◆ **Problem statement**
Without changing a word, repeat the data, and include no pictures.

##### Data for the task #####

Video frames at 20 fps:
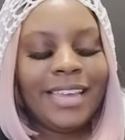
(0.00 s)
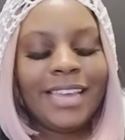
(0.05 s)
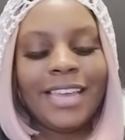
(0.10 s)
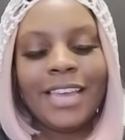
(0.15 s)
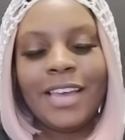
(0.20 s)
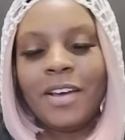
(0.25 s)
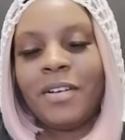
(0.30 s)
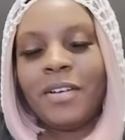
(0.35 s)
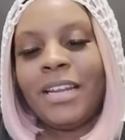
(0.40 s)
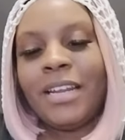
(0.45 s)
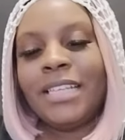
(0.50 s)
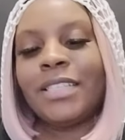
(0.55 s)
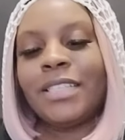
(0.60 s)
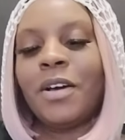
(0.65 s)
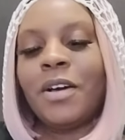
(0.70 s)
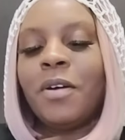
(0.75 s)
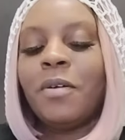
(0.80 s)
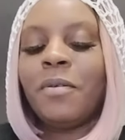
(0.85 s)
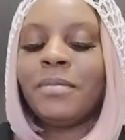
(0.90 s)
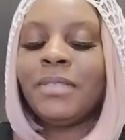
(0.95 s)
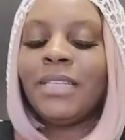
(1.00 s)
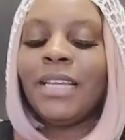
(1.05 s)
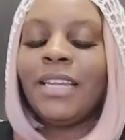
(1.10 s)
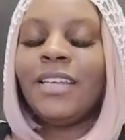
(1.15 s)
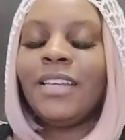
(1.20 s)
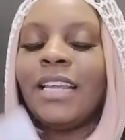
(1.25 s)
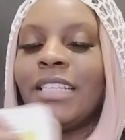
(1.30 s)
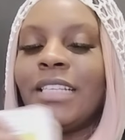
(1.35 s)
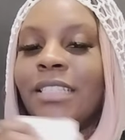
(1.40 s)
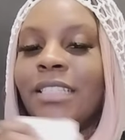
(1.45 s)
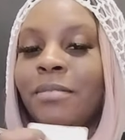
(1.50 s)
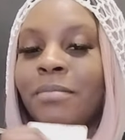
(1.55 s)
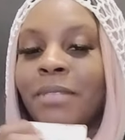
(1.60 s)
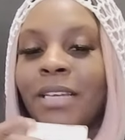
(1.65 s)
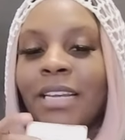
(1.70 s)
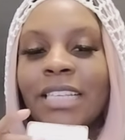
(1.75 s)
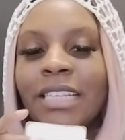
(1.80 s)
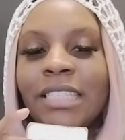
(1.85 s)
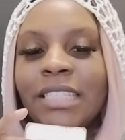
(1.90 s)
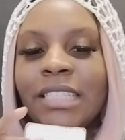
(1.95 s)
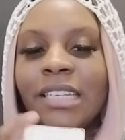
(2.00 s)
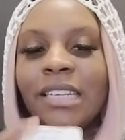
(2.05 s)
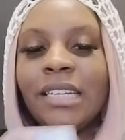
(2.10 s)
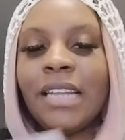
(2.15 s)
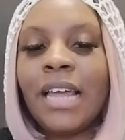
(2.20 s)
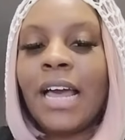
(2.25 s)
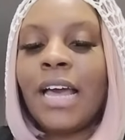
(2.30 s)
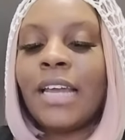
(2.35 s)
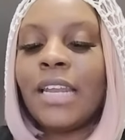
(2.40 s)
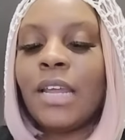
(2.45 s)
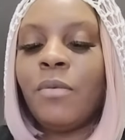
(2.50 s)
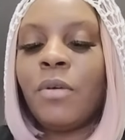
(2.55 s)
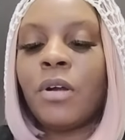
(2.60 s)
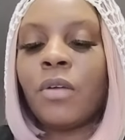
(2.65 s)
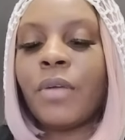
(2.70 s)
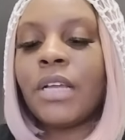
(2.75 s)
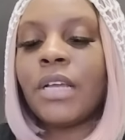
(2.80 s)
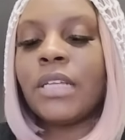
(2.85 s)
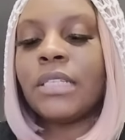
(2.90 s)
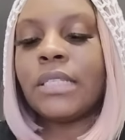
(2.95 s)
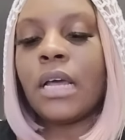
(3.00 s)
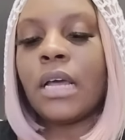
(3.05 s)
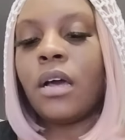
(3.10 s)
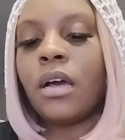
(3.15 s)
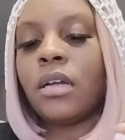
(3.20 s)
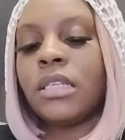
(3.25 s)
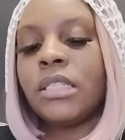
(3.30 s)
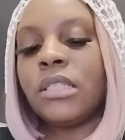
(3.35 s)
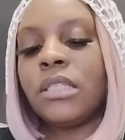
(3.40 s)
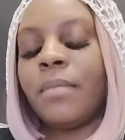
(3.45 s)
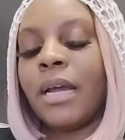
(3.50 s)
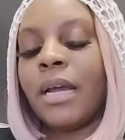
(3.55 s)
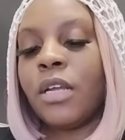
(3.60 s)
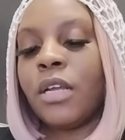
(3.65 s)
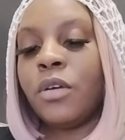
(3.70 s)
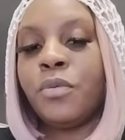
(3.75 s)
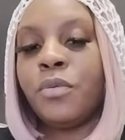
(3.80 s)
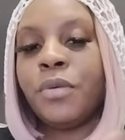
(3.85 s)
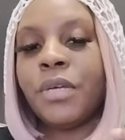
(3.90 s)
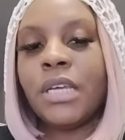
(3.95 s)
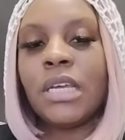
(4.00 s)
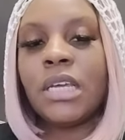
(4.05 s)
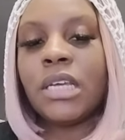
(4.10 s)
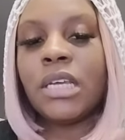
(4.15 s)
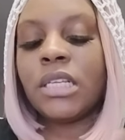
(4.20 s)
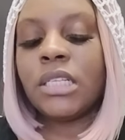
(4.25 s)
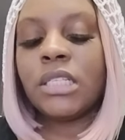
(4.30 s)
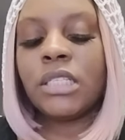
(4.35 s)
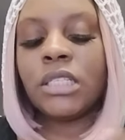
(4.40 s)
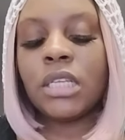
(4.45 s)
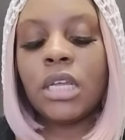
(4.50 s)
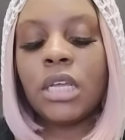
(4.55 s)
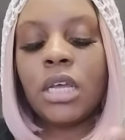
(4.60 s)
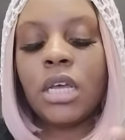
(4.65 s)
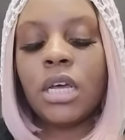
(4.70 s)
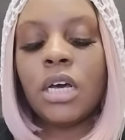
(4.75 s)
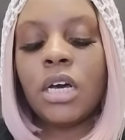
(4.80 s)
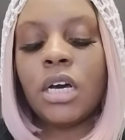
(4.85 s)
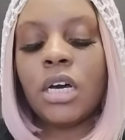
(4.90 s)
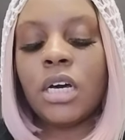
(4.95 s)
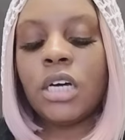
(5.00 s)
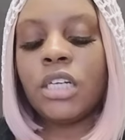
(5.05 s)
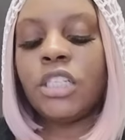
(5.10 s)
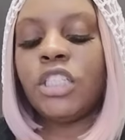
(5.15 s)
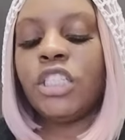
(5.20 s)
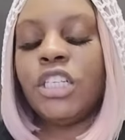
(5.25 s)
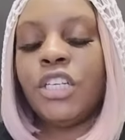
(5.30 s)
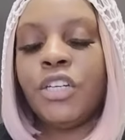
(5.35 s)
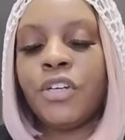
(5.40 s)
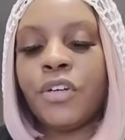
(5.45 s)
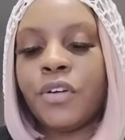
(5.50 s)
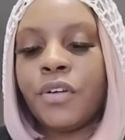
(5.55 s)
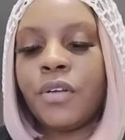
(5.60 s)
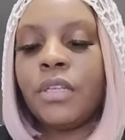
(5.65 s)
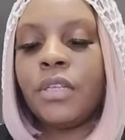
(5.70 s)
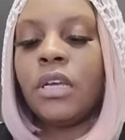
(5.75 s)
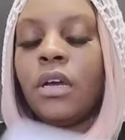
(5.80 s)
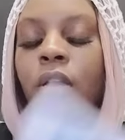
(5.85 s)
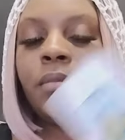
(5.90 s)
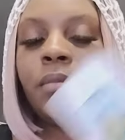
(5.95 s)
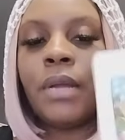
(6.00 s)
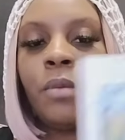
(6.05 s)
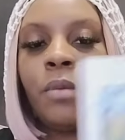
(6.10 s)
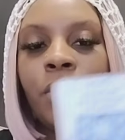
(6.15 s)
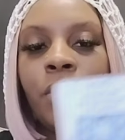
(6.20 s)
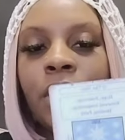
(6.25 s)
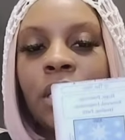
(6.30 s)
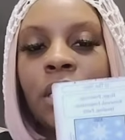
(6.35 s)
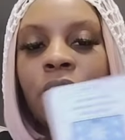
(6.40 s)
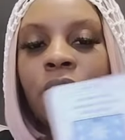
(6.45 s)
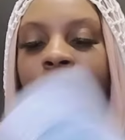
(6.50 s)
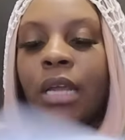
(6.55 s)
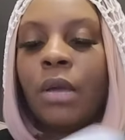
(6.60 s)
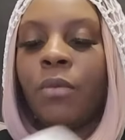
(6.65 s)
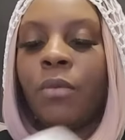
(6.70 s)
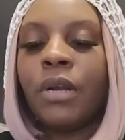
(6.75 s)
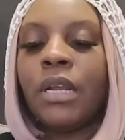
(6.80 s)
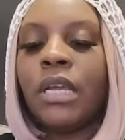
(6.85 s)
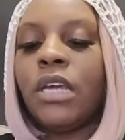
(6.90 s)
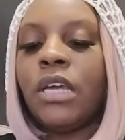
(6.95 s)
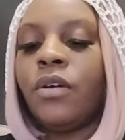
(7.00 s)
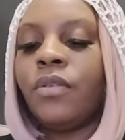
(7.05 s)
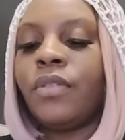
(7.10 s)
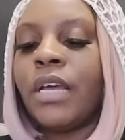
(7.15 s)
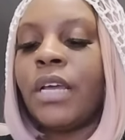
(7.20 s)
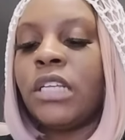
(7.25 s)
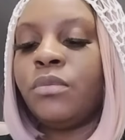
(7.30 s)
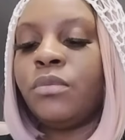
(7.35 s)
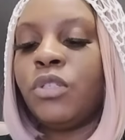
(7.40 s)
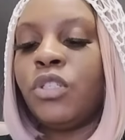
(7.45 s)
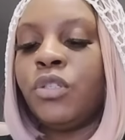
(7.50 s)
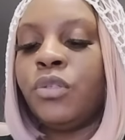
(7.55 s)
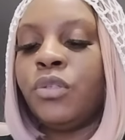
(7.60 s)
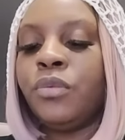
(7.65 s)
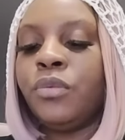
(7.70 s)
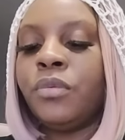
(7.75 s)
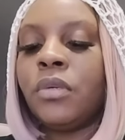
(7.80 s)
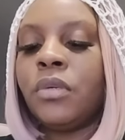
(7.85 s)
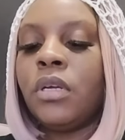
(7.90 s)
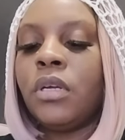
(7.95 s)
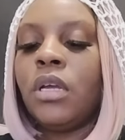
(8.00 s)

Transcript: Oh, let's go. I'm telling you, they still lying. They want to reconcile. This is somebody who is a cheater. Yep, they want to heal things with you.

#####

◆ **Written reply**
Video frames at 20 fps:
(0.00 s)
(0.05 s)
(0.10 s)
(0.15 s)
(0.20 s)
(0.25 s)
(0.30 s)
(0.35 s)
(0.40 s)
(0.45 s)
(0.50 s)
(0.55 s)
(0.60 s)
(0.65 s)
(0.70 s)
(0.75 s)
(0.80 s)
(0.85 s)
(0.90 s)
(0.95 s)
(1.00 s)
(1.05 s)
(1.10 s)
(1.15 s)
(1.20 s)
(1.25 s)
(1.30 s)
(1.35 s)
(1.40 s)
(1.45 s)
(1.50 s)
(1.55 s)
(1.60 s)
(1.65 s)
(1.70 s)
(1.75 s)
(1.80 s)
(1.85 s)
(1.90 s)
(1.95 s)
(2.00 s)
(2.05 s)
(2.10 s)
(2.15 s)
(2.20 s)
(2.25 s)
(2.30 s)
(2.35 s)
(2.40 s)
(2.45 s)
(2.50 s)
(2.55 s)
(2.60 s)
(2.65 s)
(2.70 s)
(2.75 s)
(2.80 s)
(2.85 s)
(2.90 s)
(2.95 s)
(3.00 s)
(3.05 s)
(3.10 s)
(3.15 s)
(3.20 s)
(3.25 s)
(3.30 s)
(3.35 s)
(3.40 s)
(3.45 s)
(3.50 s)
(3.55 s)
(3.60 s)
(3.65 s)
(3.70 s)
(3.75 s)
(3.80 s)
(3.85 s)
(3.90 s)
(3.95 s)
(4.00 s)
(4.05 s)
(4.10 s)
(4.15 s)
(4.20 s)
(4.25 s)
(4.30 s)
(4.35 s)
(4.40 s)
(4.45 s)
(4.50 s)
(4.55 s)
(4.60 s)
(4.65 s)
(4.70 s)
(4.75 s)
(4.80 s)
(4.85 s)
(4.90 s)
(4.95 s)
(5.00 s)
(5.05 s)
(5.10 s)
(5.15 s)
(5.20 s)
(5.25 s)
(5.30 s)
(5.35 s)
(5.40 s)
(5.45 s)
(5.50 s)
(5.55 s)
(5.60 s)
(5.65 s)
(5.70 s)
(5.75 s)
(5.80 s)
(5.85 s)
(5.90 s)
(5.95 s)
(6.00 s)
(6.05 s)
(6.10 s)
(6.15 s)
(6.20 s)
(6.25 s)
(6.30 s)
(6.35 s)
(6.40 s)
(6.45 s)
(6.50 s)
(6.55 s)
(6.60 s)
(6.65 s)
(6.70 s)
(6.75 s)
(6.80 s)
(6.85 s)
(6.90 s)
(6.95 s)
(7.00 s)
(7.05 s)
(7.10 s)
(7.15 s)
(7.20 s)
(7.25 s)
(7.30 s)
(7.35 s)
(7.40 s)
(7.45 s)
(7.50 s)
(7.55 s)
(7.60 s)
(7.65 s)
(7.70 s)
(7.75 s)
(7.80 s)
(7.85 s)
(7.90 s)
(7.95 s)
(8.00 s)

Transcript: Oh, let's go. I'm telling you, they still lying. They want to reconcile. This is somebody who is a cheater. Yep, they want to heal things with you.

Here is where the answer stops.